ASSIGNED TASK:
Under this line are the records; repeat exactly the lines starting at the one containing "[00:00:04.13]" and ending at the one containing "[00:00:05.33]", omitting pictures.

DATA SUPPLIED:
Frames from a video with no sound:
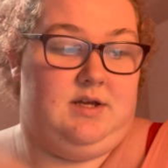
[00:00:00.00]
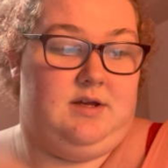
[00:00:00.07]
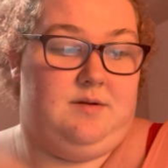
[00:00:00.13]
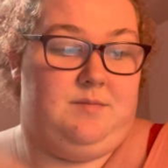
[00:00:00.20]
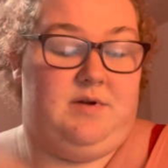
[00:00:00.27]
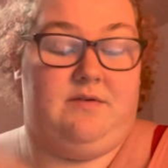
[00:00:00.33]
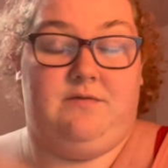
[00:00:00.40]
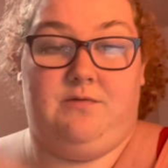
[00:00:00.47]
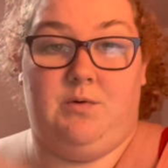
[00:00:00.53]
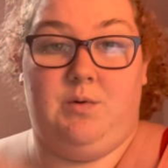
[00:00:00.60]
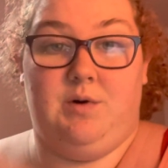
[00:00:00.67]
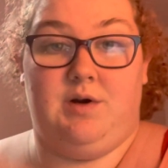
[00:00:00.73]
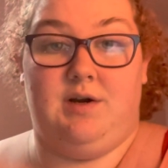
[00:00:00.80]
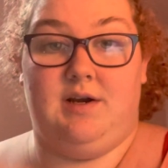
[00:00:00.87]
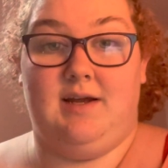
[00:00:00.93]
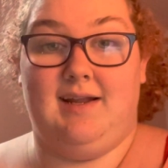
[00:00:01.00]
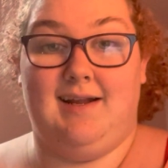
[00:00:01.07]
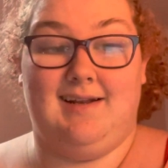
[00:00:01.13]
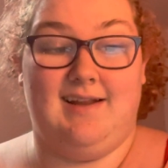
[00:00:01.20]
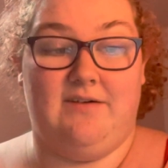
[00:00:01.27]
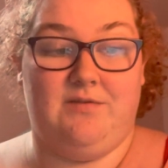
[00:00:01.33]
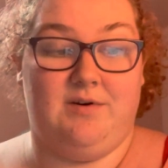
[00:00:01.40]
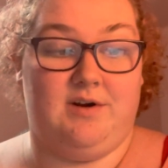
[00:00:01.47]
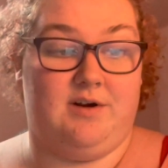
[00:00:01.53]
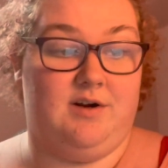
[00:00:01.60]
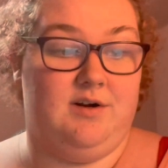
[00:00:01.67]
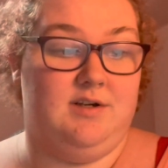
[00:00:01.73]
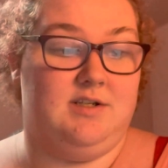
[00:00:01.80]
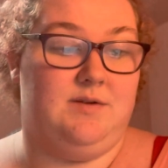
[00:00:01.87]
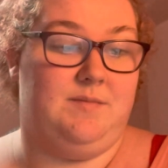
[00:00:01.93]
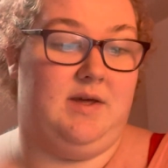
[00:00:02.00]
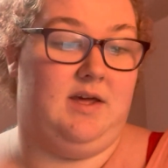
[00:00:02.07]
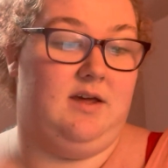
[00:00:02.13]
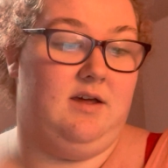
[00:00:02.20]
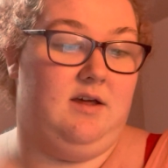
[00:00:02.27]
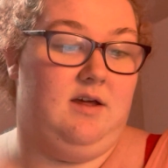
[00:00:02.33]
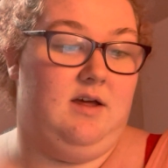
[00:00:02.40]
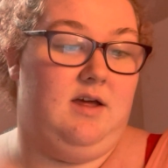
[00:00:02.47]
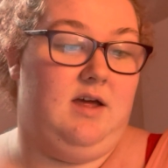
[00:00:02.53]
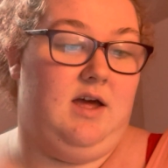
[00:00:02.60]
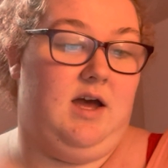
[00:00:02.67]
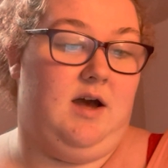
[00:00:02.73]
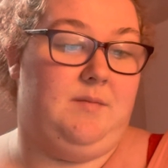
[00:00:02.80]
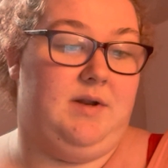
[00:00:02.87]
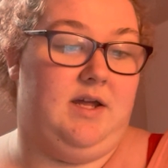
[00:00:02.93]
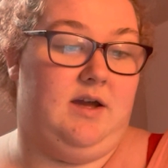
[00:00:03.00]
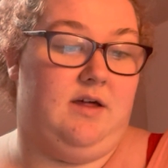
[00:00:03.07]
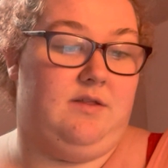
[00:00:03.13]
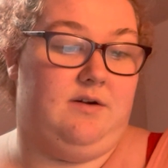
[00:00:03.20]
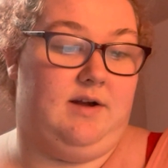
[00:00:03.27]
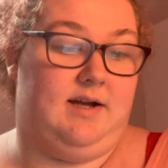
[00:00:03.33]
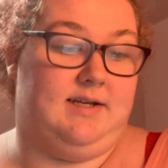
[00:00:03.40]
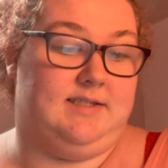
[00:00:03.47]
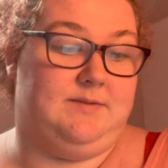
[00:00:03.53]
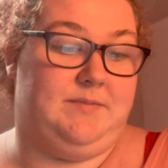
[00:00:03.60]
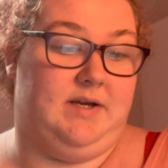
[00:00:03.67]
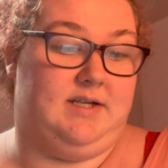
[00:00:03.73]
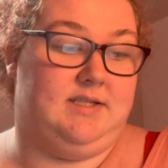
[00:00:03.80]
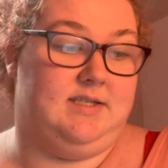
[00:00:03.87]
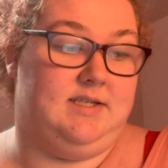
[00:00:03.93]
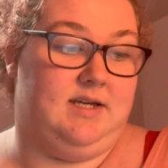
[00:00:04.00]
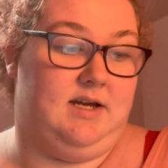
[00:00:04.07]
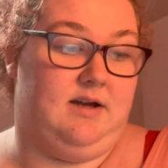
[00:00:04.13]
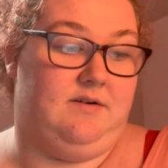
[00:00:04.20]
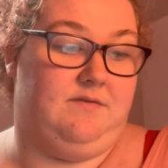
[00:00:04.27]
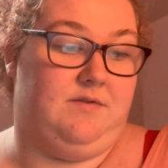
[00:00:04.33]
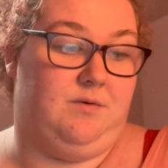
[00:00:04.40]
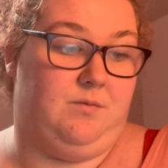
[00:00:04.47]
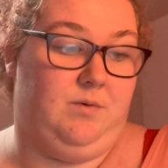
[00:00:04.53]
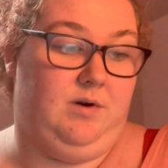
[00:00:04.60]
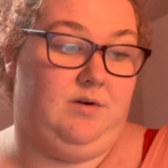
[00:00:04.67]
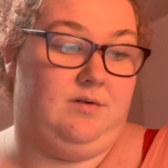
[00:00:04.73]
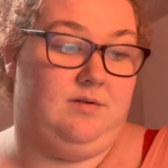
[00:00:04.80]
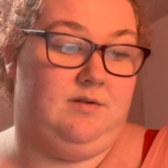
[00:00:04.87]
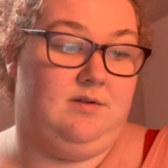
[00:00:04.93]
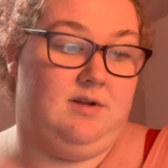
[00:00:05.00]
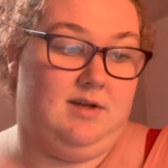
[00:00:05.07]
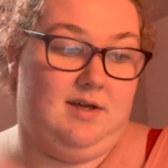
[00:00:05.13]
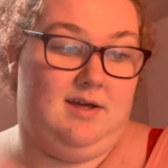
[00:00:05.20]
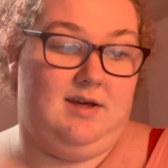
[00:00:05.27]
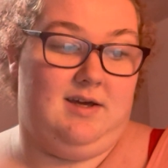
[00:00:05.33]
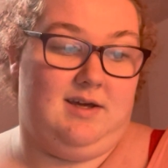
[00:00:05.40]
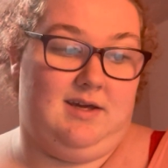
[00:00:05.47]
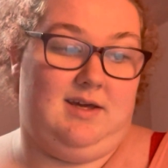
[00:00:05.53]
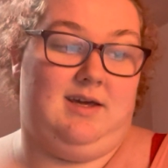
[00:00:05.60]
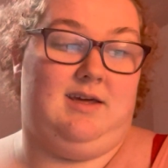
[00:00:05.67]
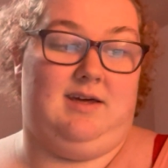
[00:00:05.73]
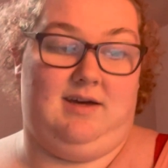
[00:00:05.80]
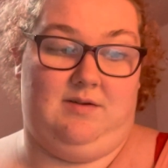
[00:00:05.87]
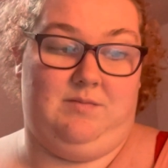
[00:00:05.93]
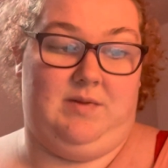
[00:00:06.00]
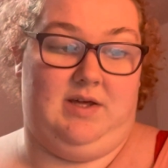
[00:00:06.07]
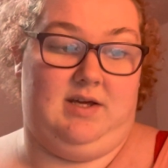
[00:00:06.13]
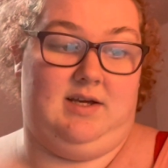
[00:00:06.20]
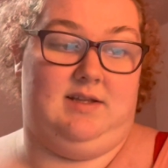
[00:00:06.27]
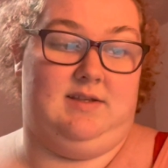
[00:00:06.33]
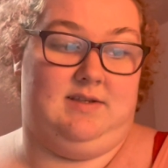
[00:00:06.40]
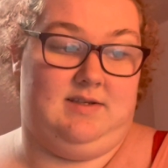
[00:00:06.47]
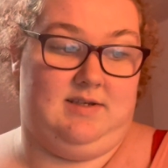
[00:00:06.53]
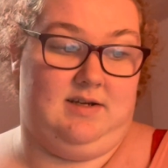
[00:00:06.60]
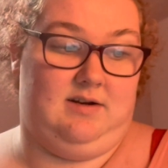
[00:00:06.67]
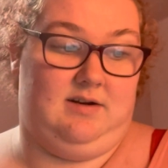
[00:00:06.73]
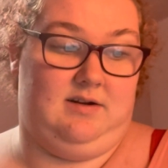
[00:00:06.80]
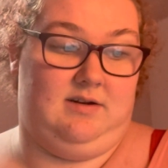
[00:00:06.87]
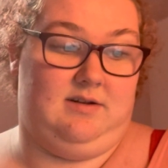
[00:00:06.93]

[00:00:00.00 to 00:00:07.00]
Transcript: before, it had never occurred to me how many other aspects of the world can be considered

SOLUTION:
[00:00:04.13]
[00:00:04.20]
[00:00:04.27]
[00:00:04.33]
[00:00:04.40]
[00:00:04.47]
[00:00:04.53]
[00:00:04.60]
[00:00:04.67]
[00:00:04.73]
[00:00:04.80]
[00:00:04.87]
[00:00:04.93]
[00:00:05.00]
[00:00:05.07]
[00:00:05.13]
[00:00:05.20]
[00:00:05.27]
[00:00:05.33]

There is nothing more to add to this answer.